Problem to solve
Drop the pictures and extract exactly the lines from the one that contains "[0:10.00-0:11.00]" through the end of the material.

Entries provided
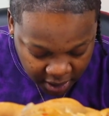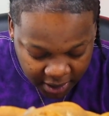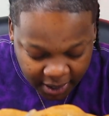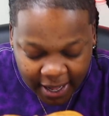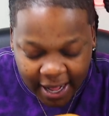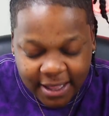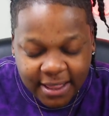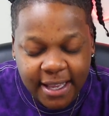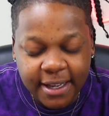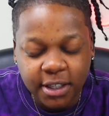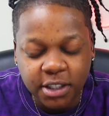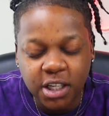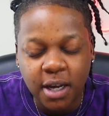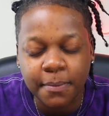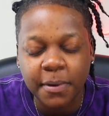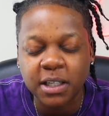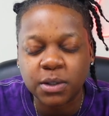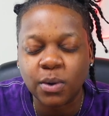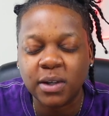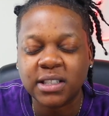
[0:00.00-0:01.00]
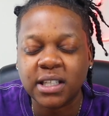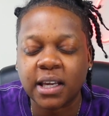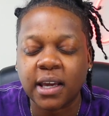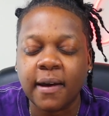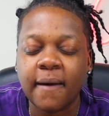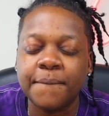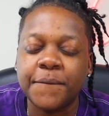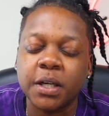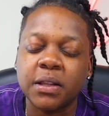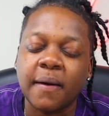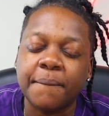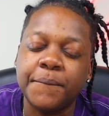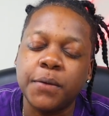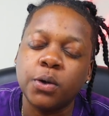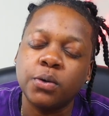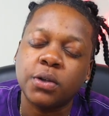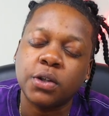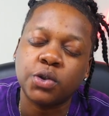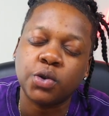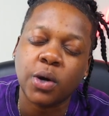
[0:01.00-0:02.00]
God, thank you so much once again for the
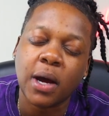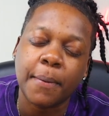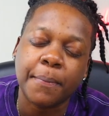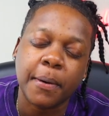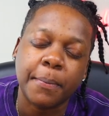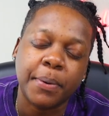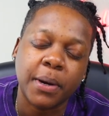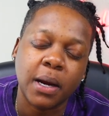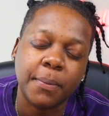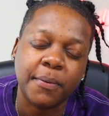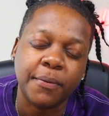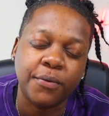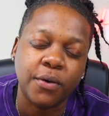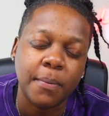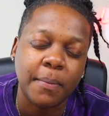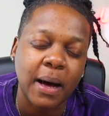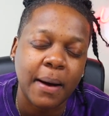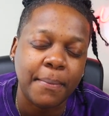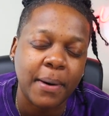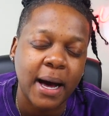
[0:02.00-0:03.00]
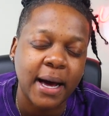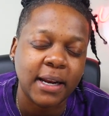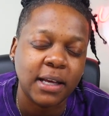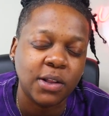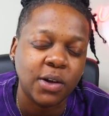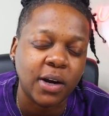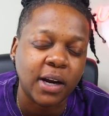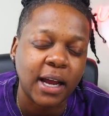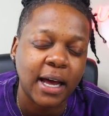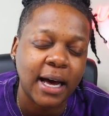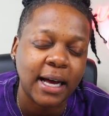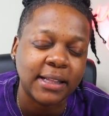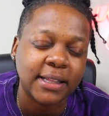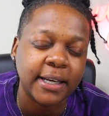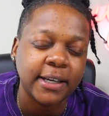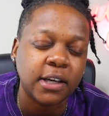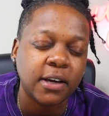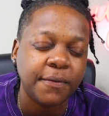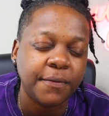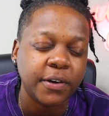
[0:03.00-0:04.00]
food that you have prepared before my body, Lord God.
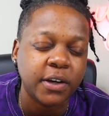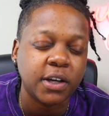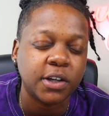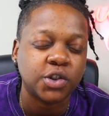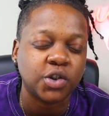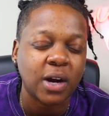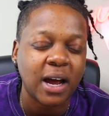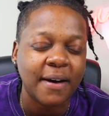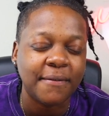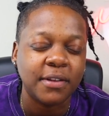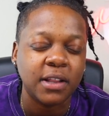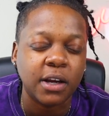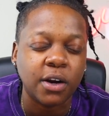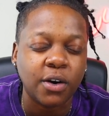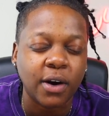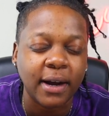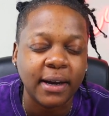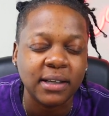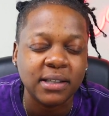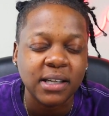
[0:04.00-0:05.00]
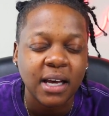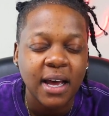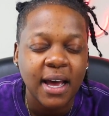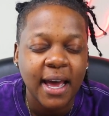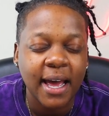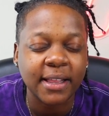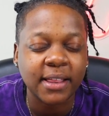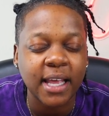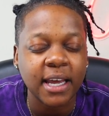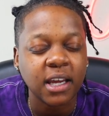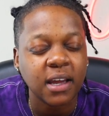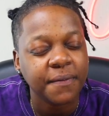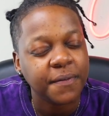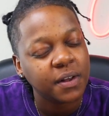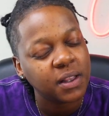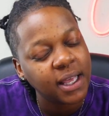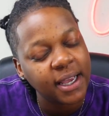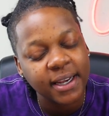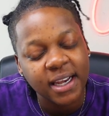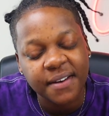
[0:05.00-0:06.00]
Thank you for your traveling grace. And thank you for
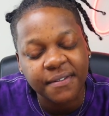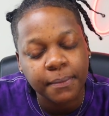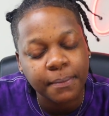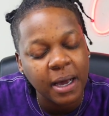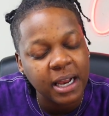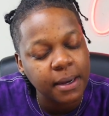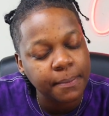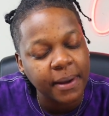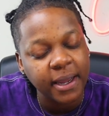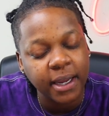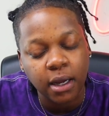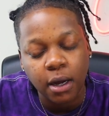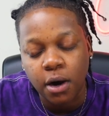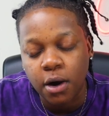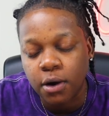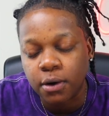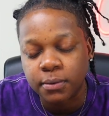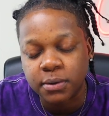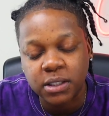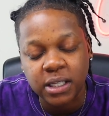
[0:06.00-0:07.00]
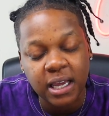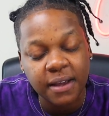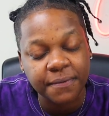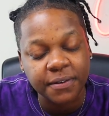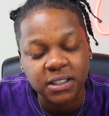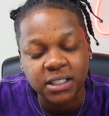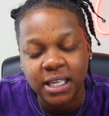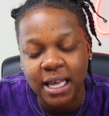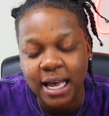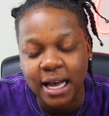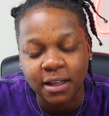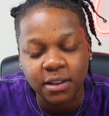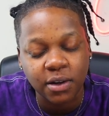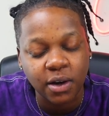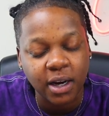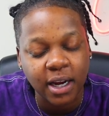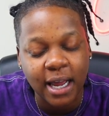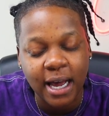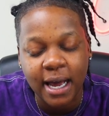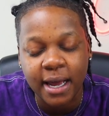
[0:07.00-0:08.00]
letting everybody make it home safe and sound,
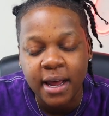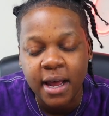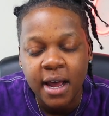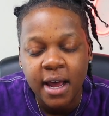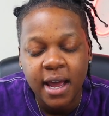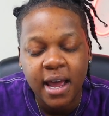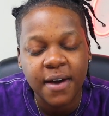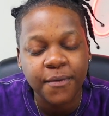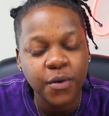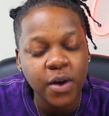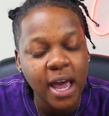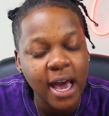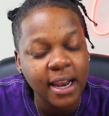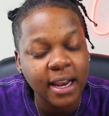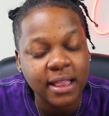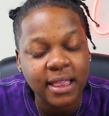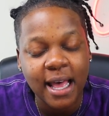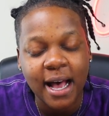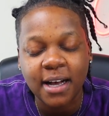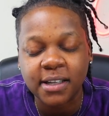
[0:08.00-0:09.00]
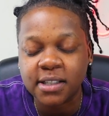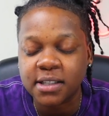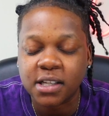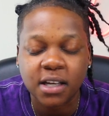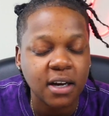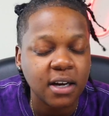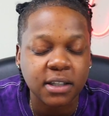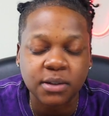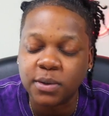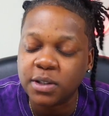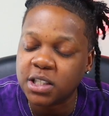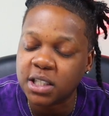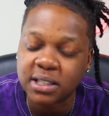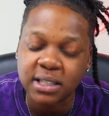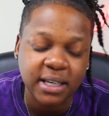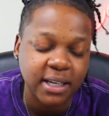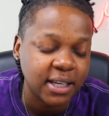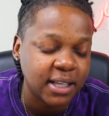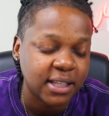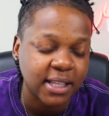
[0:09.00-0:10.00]
Lord God. If we had a thousand tongues, we just
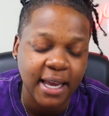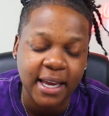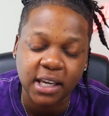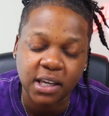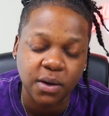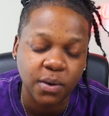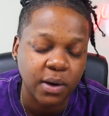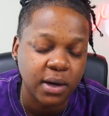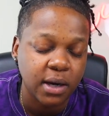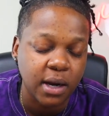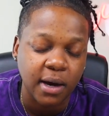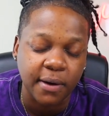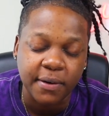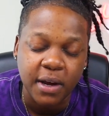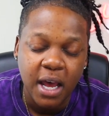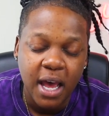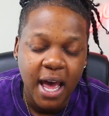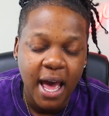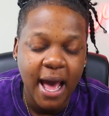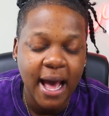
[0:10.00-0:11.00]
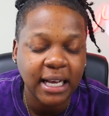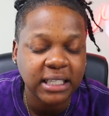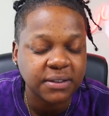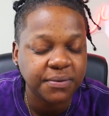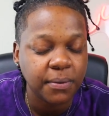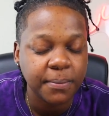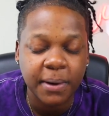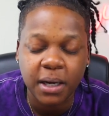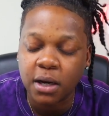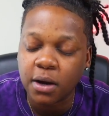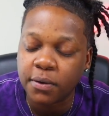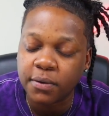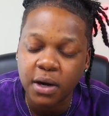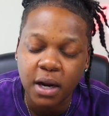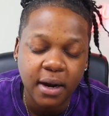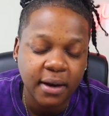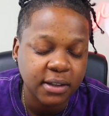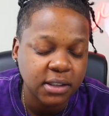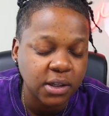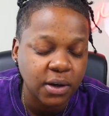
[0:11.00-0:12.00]
couldn't thank you enough. As for me, no
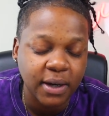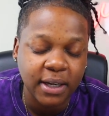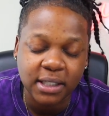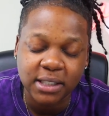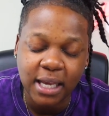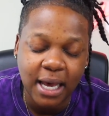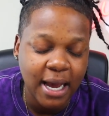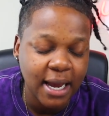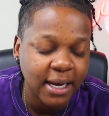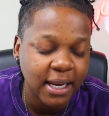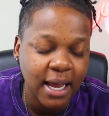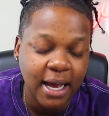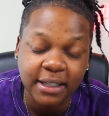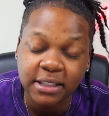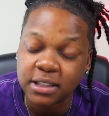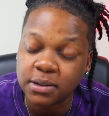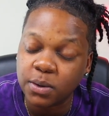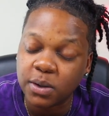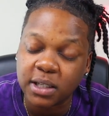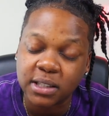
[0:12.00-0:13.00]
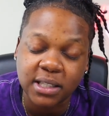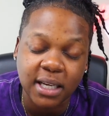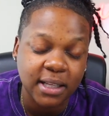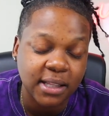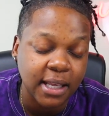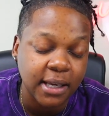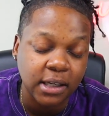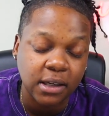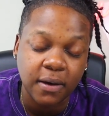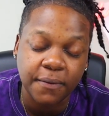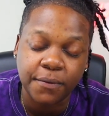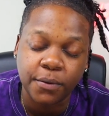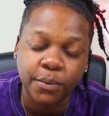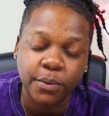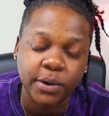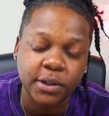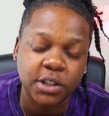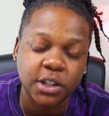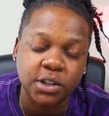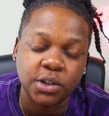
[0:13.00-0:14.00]
nerves, no anxiety. I just want to say thank you for
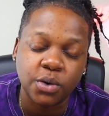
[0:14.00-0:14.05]
what you're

Completed task
[0:10.00-0:11.00]
[0:11.00-0:12.00]
couldn't thank you enough. As for me, no
[0:12.00-0:13.00]
[0:13.00-0:14.00]
nerves, no anxiety. I just want to say thank you for
[0:14.00-0:14.05]
what you're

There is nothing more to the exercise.